ACTIVITY: In the copy, every record below must appear exactly as given, and no picture may appear.

[Stored data entries]
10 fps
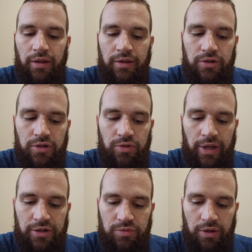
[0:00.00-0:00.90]
You can do
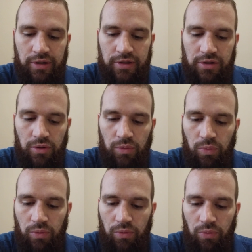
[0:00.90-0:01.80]
that as well. And
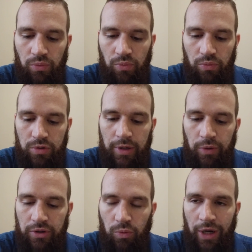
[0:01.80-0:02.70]
so you may
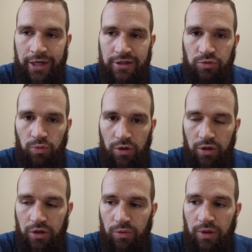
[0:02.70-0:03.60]
wonder, why does this
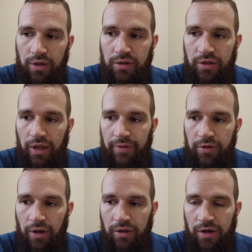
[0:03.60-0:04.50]
work? Well,
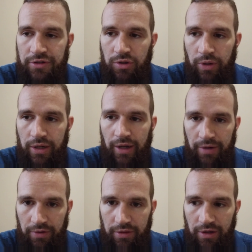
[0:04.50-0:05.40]
Allah is creating
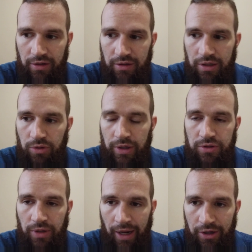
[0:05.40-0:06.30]
everything. He
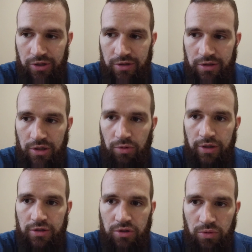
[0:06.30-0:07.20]
creates your actions. He
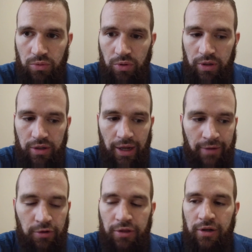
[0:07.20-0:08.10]
creates you.
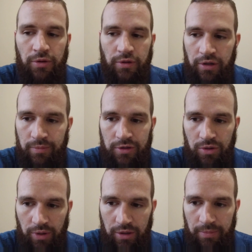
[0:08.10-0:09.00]
Everything other than Him is
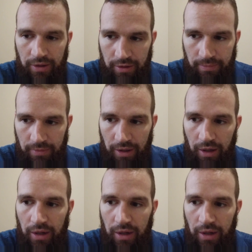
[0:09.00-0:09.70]
created by Him.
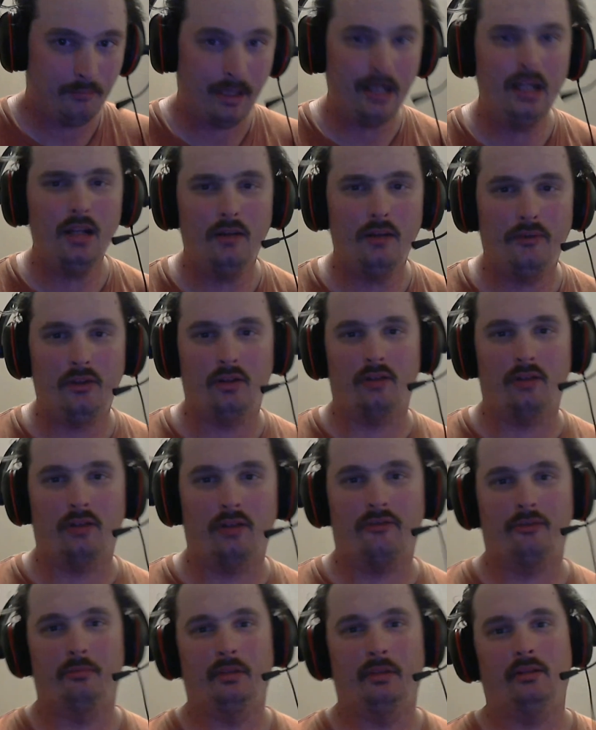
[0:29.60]
Many of you
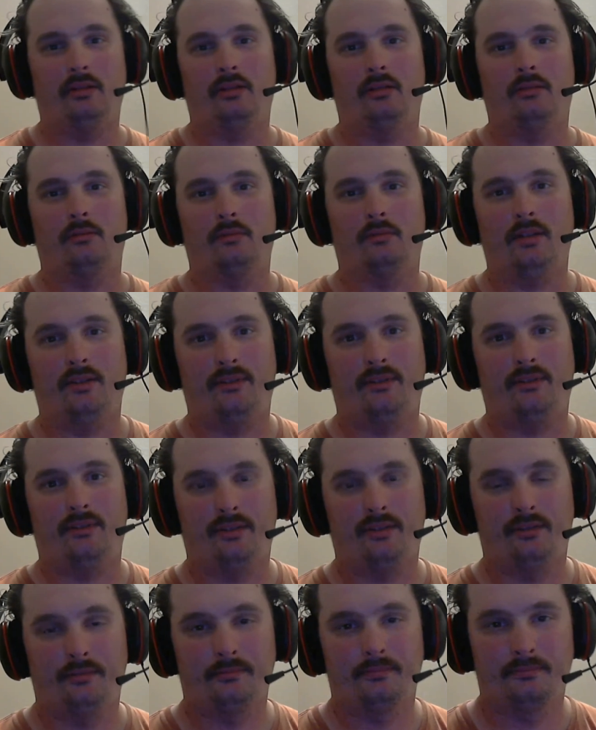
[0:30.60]
are familiar
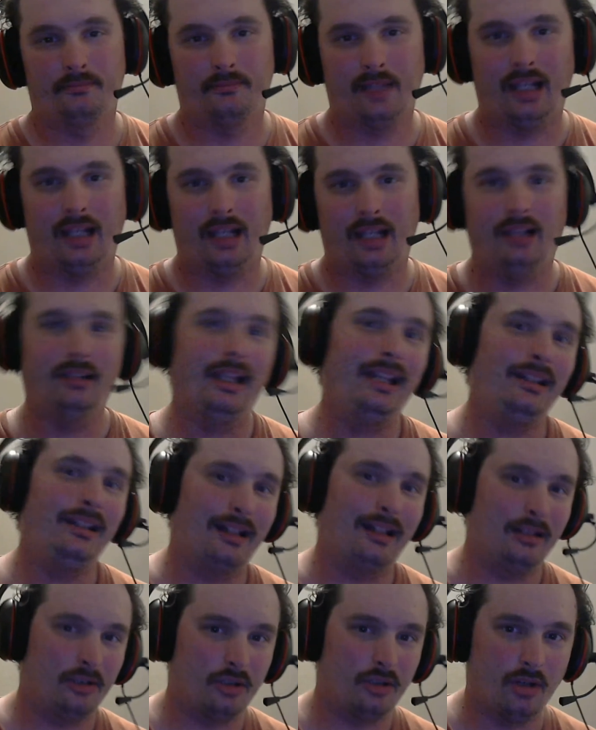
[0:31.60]
with a
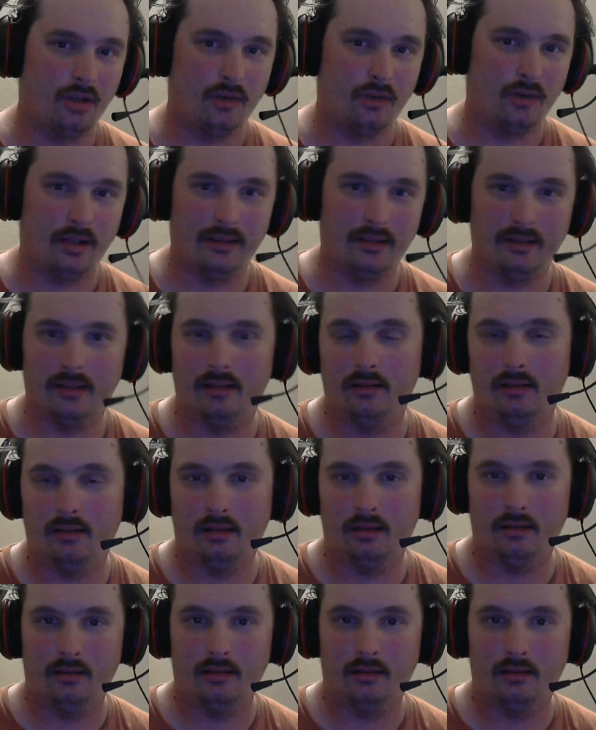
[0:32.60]
late night show I did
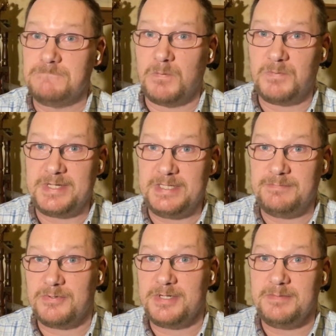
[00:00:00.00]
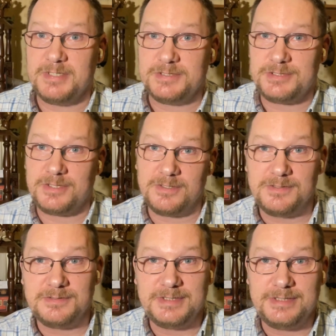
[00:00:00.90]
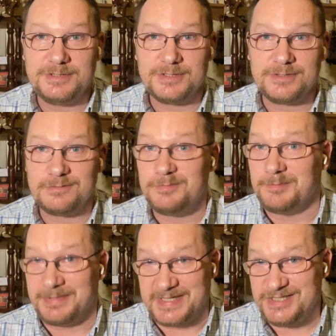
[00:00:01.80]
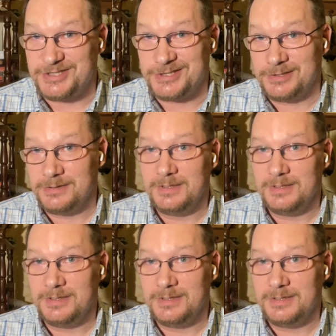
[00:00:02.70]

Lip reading: We pretty much call each other bitch.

RESPONSE AREA:
10 fps
[0:00.00-0:00.90]
You can do
[0:00.90-0:01.80]
that as well. And
[0:01.80-0:02.70]
so you may
[0:02.70-0:03.60]
wonder, why does this
[0:03.60-0:04.50]
work? Well,
[0:04.50-0:05.40]
Allah is creating
[0:05.40-0:06.30]
everything. He
[0:06.30-0:07.20]
creates your actions. He
[0:07.20-0:08.10]
creates you.
[0:08.10-0:09.00]
Everything other than Him is
[0:09.00-0:09.70]
created by Him.
[0:29.60]
Many of you
[0:30.60]
are familiar
[0:31.60]
with a
[0:32.60]
late night show I did
[00:00:00.00]
[00:00:00.90]
[00:00:01.80]
[00:00:02.70]

Lip reading: We pretty much call each other bitch.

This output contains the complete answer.